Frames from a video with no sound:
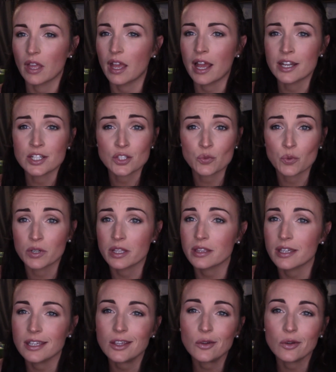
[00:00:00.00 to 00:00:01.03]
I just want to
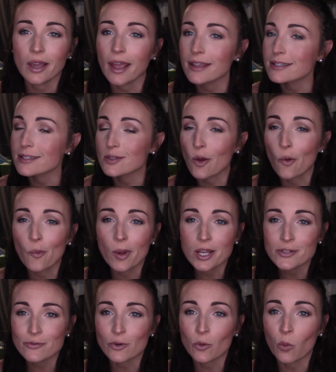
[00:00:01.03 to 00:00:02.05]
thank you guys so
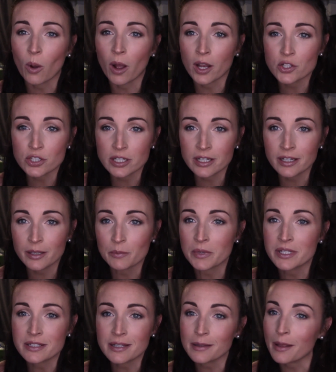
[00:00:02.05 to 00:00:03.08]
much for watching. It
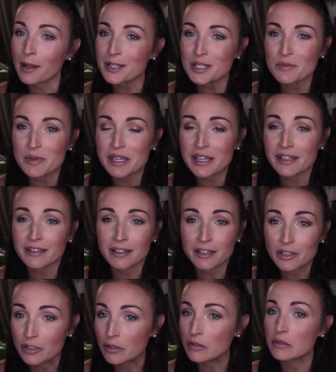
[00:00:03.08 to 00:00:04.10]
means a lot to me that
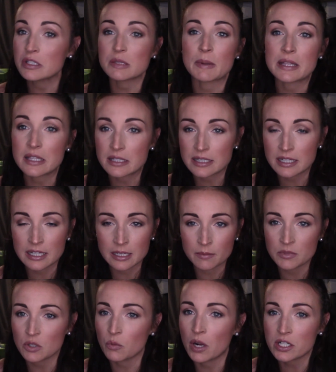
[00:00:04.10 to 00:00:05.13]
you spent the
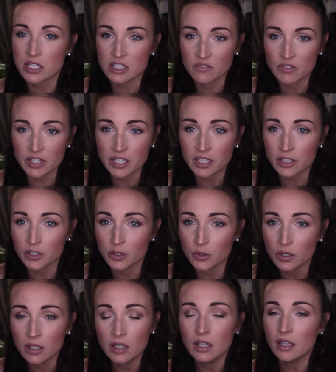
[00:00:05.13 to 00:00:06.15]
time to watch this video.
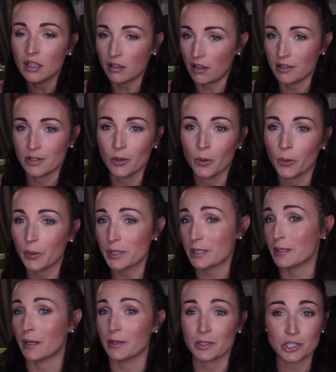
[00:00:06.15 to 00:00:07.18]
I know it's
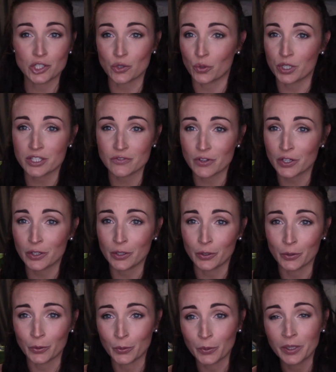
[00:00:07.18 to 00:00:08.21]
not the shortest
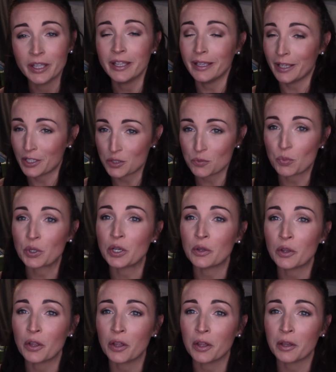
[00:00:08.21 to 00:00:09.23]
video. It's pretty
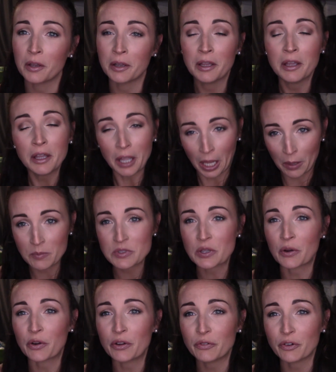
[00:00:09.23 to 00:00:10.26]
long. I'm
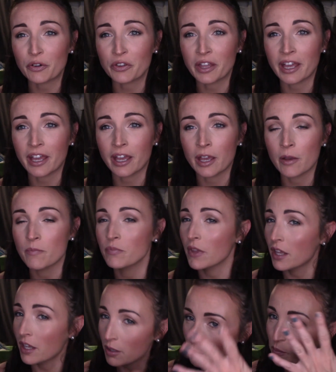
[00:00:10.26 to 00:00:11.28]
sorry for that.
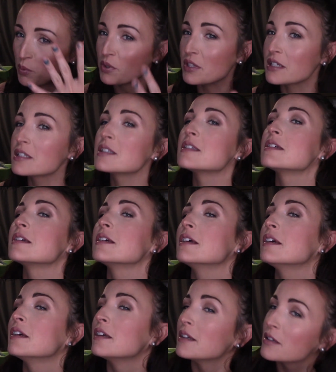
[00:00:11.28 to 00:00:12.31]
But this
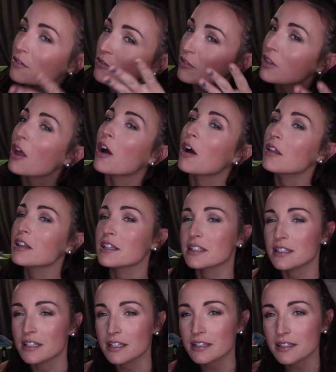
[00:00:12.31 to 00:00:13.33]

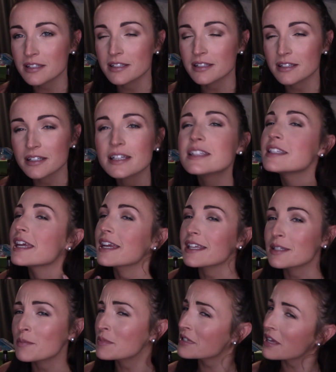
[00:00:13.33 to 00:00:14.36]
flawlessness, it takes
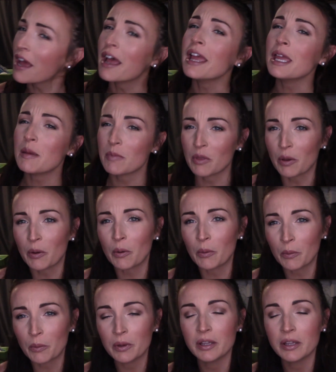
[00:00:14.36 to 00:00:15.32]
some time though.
· · · ·
— WHAT THE EXERCISE ASKS —
Each line from the one containing "[00:00:04.10 to 00:00:05.13]" through the last line of the listing must be copied exactly, and the pictures must not be.

— OUTPUT FOR THIS TASK —
[00:00:04.10 to 00:00:05.13]
you spent the
[00:00:05.13 to 00:00:06.15]
time to watch this video.
[00:00:06.15 to 00:00:07.18]
I know it's
[00:00:07.18 to 00:00:08.21]
not the shortest
[00:00:08.21 to 00:00:09.23]
video. It's pretty
[00:00:09.23 to 00:00:10.26]
long. I'm
[00:00:10.26 to 00:00:11.28]
sorry for that.
[00:00:11.28 to 00:00:12.31]
But this
[00:00:12.31 to 00:00:13.33]

[00:00:13.33 to 00:00:14.36]
flawlessness, it takes
[00:00:14.36 to 00:00:15.32]
some time though.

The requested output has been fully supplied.